2006-09-01 11:22 - General
I've decided to take a shot at writing fiction. Instead of reading on the train, which I've done for years, I'm going to be writing. I'm going to use my HP 200LX palmtop computer to do it. I've been working on outlines so far; one for all my general ideas, and once I worked that far enough, the outline of a story for one of those ideas.
I used its built in Memo application to do this so far. It's a light word processor, it will do on screen word wrapping, and it does multi level outlines very easily. But in that short bit of work, I've found out that Memo just won't cut the mustard for real writing. So, I started looking for something else to use. One of the reasons I really love the 200LX is that they call it a palmtop computer, and it really is a palmtop computer. It might not be the fastest hottest thing, but it is a real PC compatible machine, and it runs MS-DOS 5.0. Which means that it runs a vast array of already existing DOS programs!

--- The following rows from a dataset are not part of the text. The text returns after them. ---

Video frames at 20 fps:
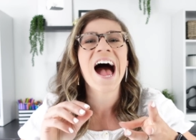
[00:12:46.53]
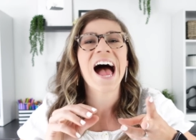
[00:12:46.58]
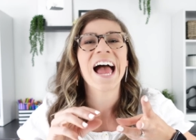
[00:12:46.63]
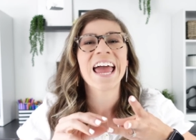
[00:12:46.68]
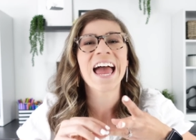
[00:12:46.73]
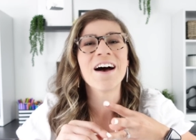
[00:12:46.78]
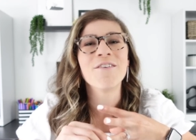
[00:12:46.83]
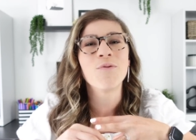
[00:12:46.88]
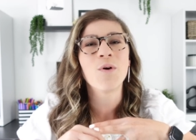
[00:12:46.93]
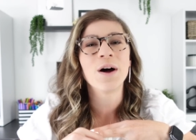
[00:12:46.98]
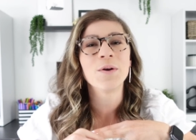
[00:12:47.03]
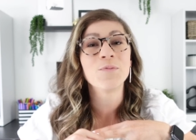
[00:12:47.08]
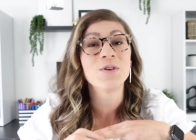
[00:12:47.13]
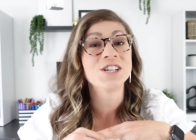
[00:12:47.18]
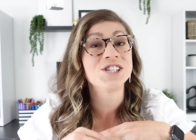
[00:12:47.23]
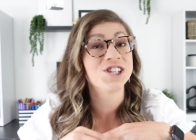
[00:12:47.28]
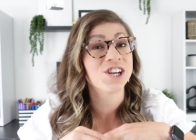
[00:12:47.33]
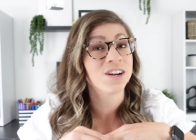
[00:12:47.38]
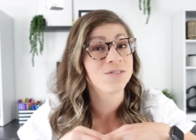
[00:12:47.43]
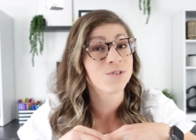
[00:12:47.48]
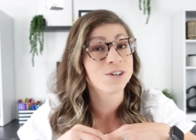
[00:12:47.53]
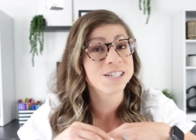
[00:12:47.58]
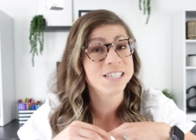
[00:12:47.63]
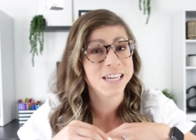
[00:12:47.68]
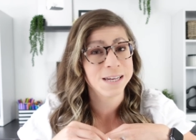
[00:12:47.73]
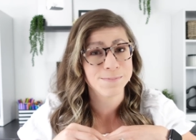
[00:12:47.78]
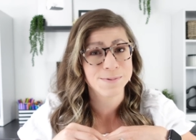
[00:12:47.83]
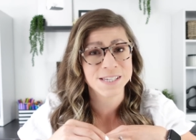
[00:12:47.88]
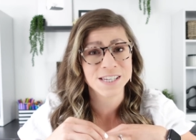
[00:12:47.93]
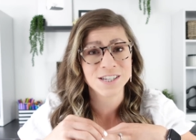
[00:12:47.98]
I have one with general
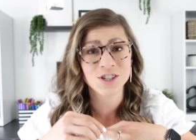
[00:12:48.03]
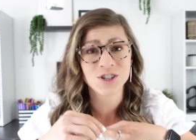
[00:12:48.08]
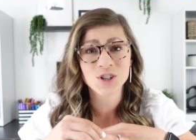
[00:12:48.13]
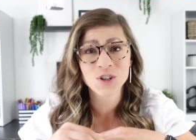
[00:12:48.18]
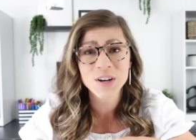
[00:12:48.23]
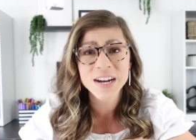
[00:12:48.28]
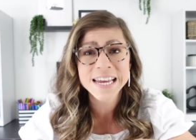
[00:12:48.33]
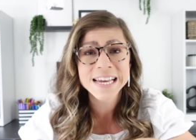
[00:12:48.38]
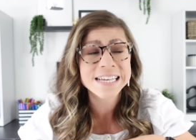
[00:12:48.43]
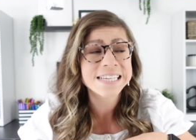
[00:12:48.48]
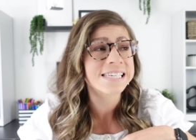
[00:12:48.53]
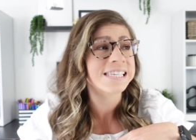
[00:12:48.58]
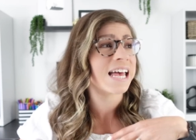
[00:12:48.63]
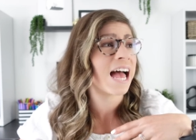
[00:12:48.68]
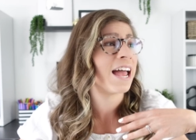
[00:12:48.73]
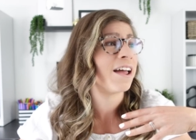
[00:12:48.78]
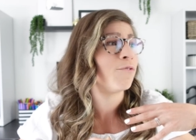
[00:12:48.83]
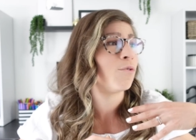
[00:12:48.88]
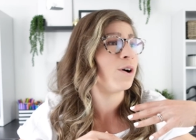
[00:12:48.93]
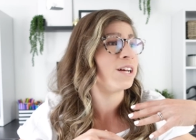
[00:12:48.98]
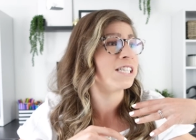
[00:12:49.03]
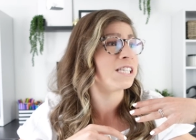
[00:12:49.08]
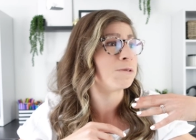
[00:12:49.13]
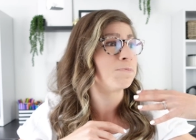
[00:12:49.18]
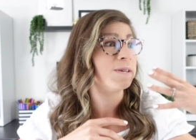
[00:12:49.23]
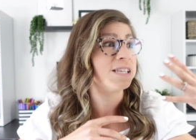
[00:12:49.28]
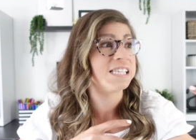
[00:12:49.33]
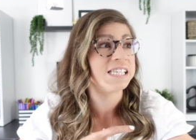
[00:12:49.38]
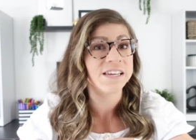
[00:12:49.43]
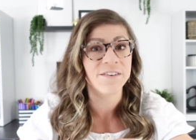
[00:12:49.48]
tips and tricks. I have one
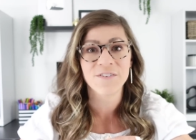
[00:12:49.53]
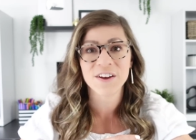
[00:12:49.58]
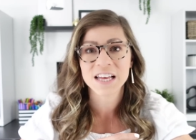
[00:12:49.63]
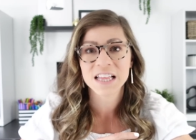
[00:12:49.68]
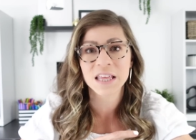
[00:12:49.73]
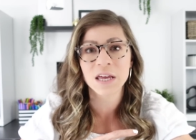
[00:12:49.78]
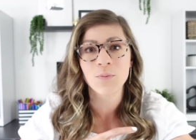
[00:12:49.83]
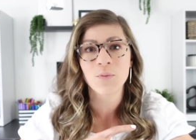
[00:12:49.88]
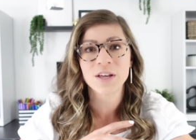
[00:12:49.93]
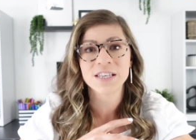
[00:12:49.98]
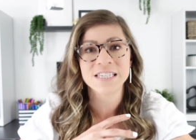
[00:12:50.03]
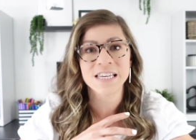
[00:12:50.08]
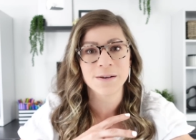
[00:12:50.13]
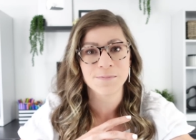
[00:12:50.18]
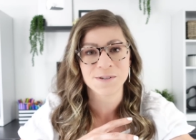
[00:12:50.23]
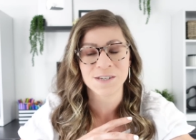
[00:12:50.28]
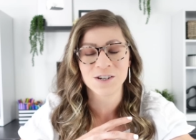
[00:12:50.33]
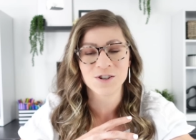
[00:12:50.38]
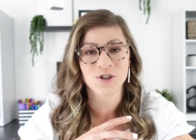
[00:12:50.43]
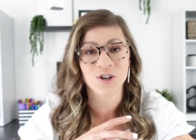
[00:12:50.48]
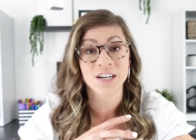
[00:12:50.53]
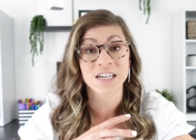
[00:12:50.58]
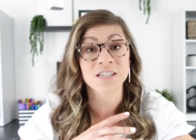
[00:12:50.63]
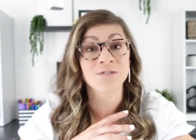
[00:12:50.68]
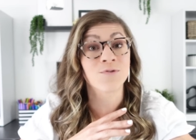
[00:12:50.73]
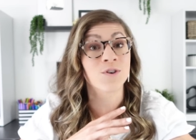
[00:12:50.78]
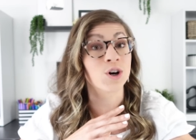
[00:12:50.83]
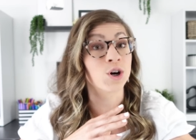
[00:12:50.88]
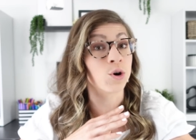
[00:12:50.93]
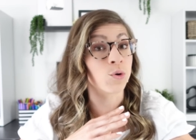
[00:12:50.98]
specifically with tips and tricks
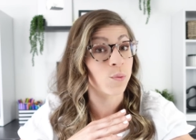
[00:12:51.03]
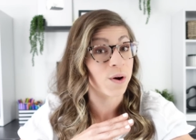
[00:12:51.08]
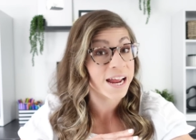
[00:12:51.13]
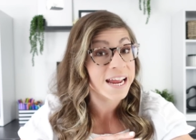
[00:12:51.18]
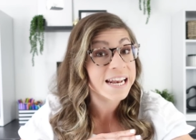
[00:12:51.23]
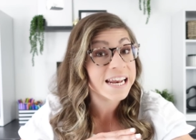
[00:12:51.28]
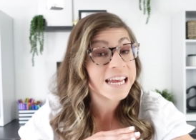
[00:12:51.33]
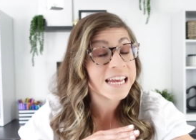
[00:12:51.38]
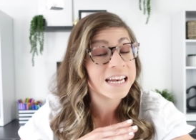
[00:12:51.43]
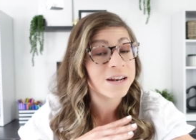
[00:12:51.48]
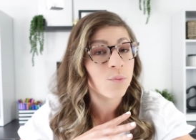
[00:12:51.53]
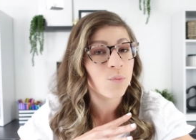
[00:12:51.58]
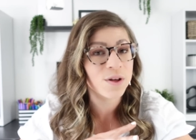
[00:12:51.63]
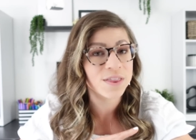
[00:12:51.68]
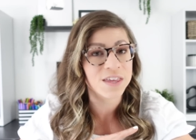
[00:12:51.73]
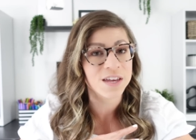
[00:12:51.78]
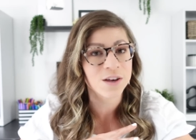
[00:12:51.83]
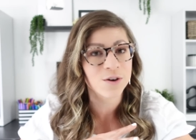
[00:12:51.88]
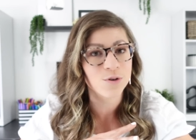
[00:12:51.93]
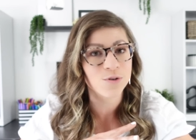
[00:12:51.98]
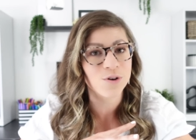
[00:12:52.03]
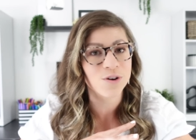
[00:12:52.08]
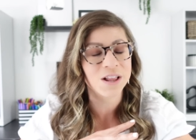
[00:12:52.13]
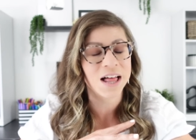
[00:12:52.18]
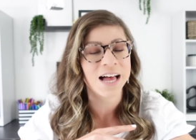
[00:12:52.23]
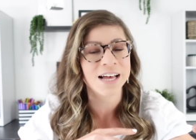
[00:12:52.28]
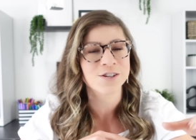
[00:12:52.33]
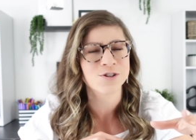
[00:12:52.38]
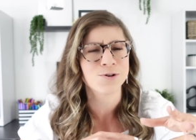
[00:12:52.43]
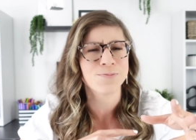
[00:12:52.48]
for grading within Google
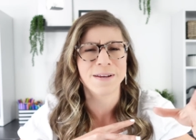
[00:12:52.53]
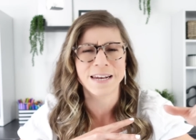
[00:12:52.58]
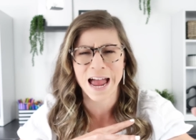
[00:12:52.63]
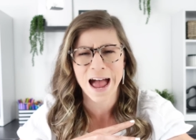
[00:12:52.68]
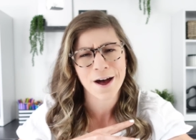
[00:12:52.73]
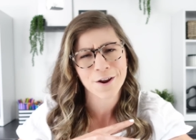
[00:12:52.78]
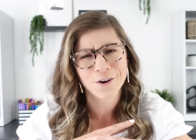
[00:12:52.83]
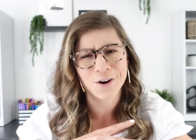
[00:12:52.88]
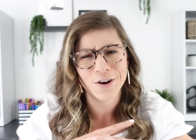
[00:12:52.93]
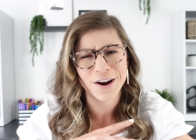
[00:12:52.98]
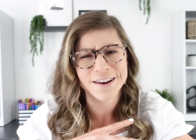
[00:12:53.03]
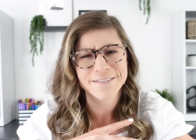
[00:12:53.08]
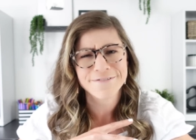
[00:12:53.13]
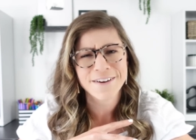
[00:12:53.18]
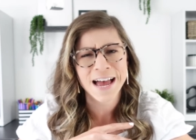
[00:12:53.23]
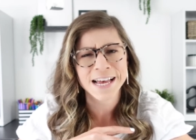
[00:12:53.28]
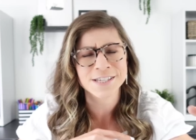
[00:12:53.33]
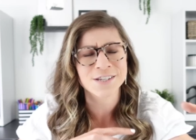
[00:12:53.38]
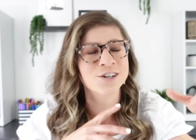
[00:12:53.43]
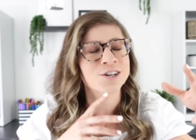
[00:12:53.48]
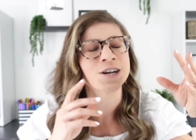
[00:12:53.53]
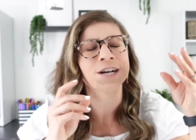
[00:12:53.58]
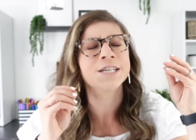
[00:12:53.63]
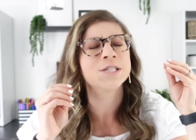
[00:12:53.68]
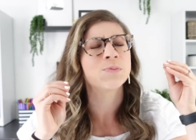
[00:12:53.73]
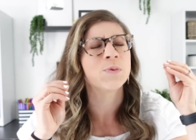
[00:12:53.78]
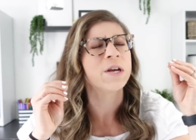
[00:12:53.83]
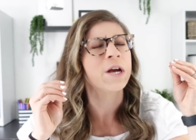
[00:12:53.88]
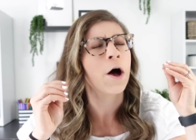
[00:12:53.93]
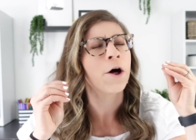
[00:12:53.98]
Classroom and how to grade faster,
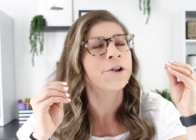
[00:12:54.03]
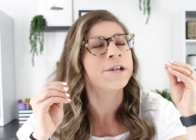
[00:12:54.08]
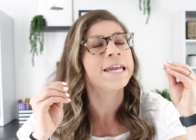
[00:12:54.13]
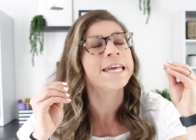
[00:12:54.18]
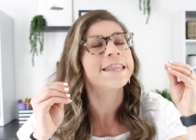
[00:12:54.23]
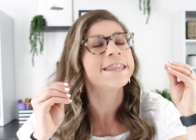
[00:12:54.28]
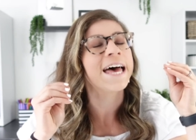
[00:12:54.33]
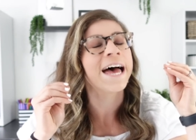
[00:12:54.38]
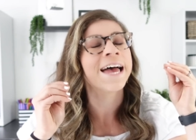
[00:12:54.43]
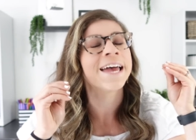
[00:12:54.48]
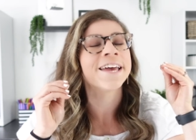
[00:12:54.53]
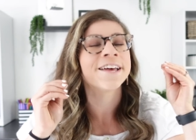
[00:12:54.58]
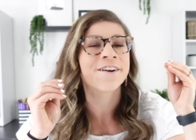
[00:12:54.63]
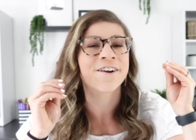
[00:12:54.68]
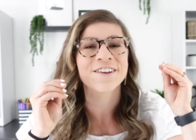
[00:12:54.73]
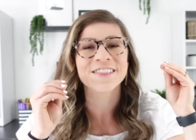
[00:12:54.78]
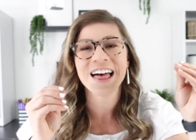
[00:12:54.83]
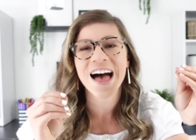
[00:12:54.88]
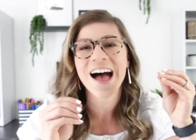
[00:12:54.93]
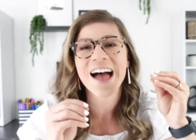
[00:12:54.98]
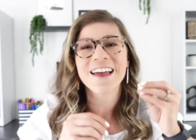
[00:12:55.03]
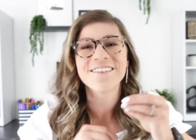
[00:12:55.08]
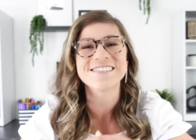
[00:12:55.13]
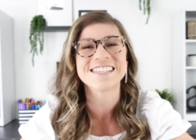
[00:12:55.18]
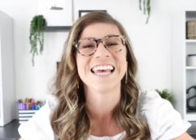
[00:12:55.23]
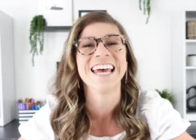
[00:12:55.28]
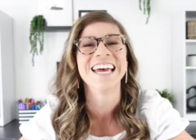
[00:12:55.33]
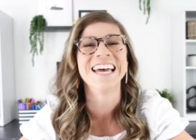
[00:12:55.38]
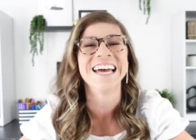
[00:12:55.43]
because we all need that in our lives.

Back in my school days, I used WordPerfect for DOS. I didn't still have a copy, but I sent an email off to my Dad, who I expected might still have it lying around. But I was impatient, so I started looking around to see if I could dig up a copy online. Eventually, I did find a copy of WordPerfect at a very nice abandonware site called Vetusware. But before that, I found that not only is Microsoft Word for DOS out there, it's available for download from Microsoft for no charge. The page I found explained that it had to do with the Y2K fix, and WikiPedia agrees. When Microsoft patched it, rather than go through the effort of producing an updater and checking licenses and whatnot, they apparently decided to simply distribute the fixed version for free. And never took it away.
It gets more interesting
So I set it up, and I got it running on my palmtop. We'll see how that goes. The really interesting bit is the comic value that yet remains, though. In setting it up and checking that it all worked and whatnot, I dug around in the settings and options just a bit. And I saw something funny.

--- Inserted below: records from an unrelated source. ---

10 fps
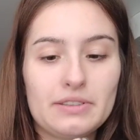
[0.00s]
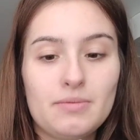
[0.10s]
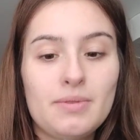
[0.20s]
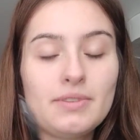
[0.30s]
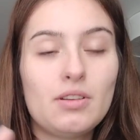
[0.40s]

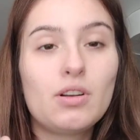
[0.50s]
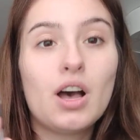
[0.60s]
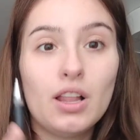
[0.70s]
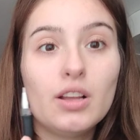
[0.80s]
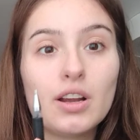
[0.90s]
sometimes I'll
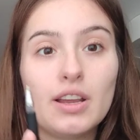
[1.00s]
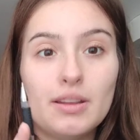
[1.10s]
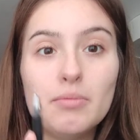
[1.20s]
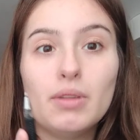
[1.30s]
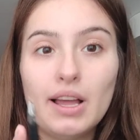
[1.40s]
color
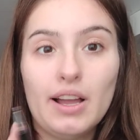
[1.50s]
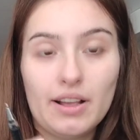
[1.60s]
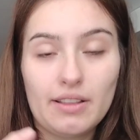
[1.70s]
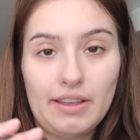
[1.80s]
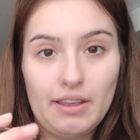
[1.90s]
in
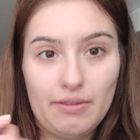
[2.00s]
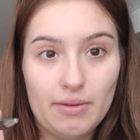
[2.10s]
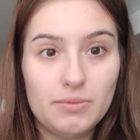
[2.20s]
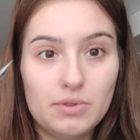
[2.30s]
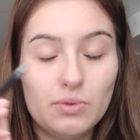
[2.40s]
black, like if
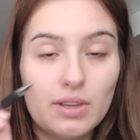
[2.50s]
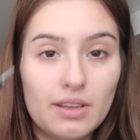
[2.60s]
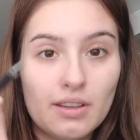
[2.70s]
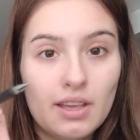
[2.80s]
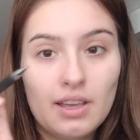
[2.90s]
I'm
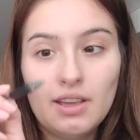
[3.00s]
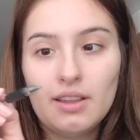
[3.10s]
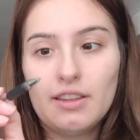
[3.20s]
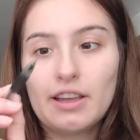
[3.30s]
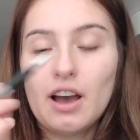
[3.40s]
doing
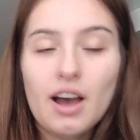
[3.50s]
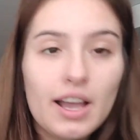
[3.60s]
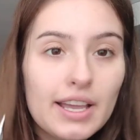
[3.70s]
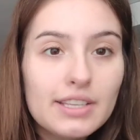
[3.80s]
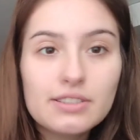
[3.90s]
like
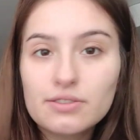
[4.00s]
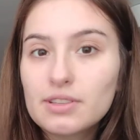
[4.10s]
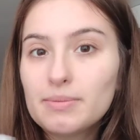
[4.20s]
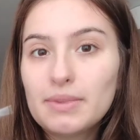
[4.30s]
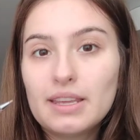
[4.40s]
eyes or
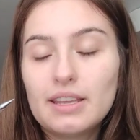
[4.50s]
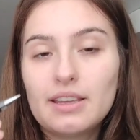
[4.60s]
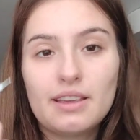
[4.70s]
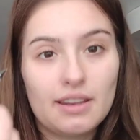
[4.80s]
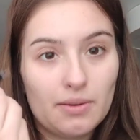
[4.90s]

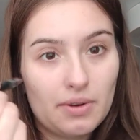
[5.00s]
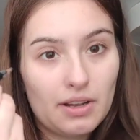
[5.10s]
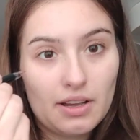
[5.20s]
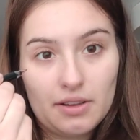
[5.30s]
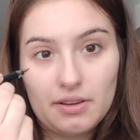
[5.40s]
something and I
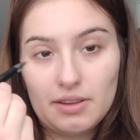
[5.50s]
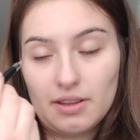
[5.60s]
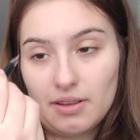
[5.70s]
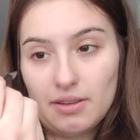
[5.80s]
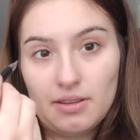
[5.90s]
want to color
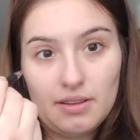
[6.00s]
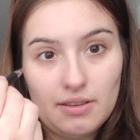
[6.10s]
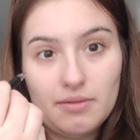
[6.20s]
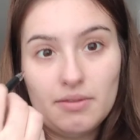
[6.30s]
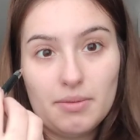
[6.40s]

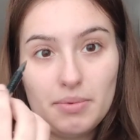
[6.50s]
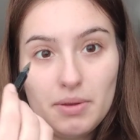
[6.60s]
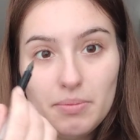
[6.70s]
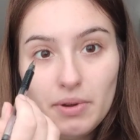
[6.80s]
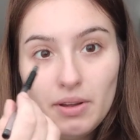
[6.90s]
in the
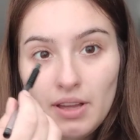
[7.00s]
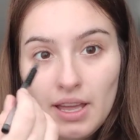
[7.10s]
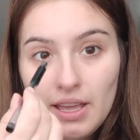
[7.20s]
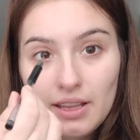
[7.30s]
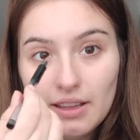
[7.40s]
pupil
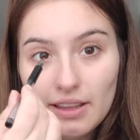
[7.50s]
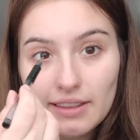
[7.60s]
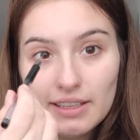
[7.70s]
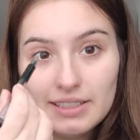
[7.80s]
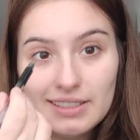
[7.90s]

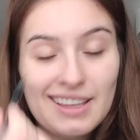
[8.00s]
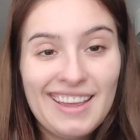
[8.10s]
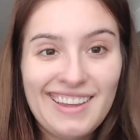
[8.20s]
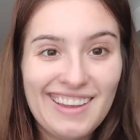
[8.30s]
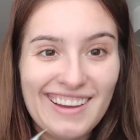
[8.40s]
like this,
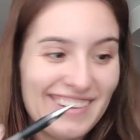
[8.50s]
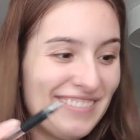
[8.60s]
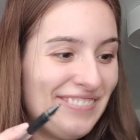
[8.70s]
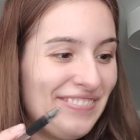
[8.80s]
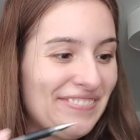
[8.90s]

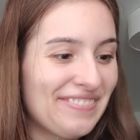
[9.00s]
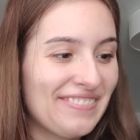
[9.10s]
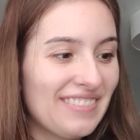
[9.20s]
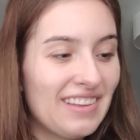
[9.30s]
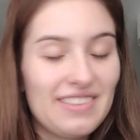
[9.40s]

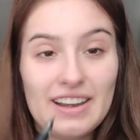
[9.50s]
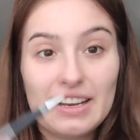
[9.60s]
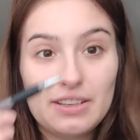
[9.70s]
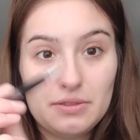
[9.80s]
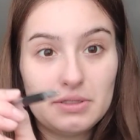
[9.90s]
then
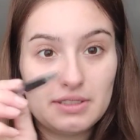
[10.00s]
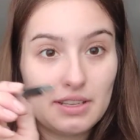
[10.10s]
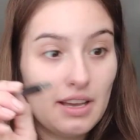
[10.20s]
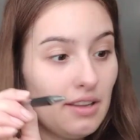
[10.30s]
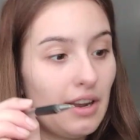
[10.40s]
I can use it to
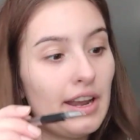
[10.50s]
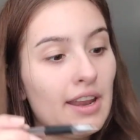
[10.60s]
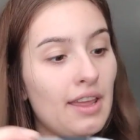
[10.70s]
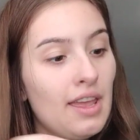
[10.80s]
color it,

Quite some time ago Microsoft started bragging about their new "Ribbon" feature in the upcoming version of Office. They spent all sorts of effort on a massive marketing video and said that it is "the most significant update to the Microsoft Office user interface in more than a decade". Technically I suppose that might be true, since Word 5.5 says copyright 1990, so it was more than a decade ago. But either way, they already had "the ribbon" back in those days (animated gif demo, which might have already finished by the time you scrolled down here, so you might want to reload):
Hehe, silly Microsoft. Now, I know: This new ribbon is slightly more advanced than that old ribbon. But I still find it comical to put so much gusto beind something, to call it revolutionary and advanced, when it is not only an old idea, but an old idea that you yourself have done before.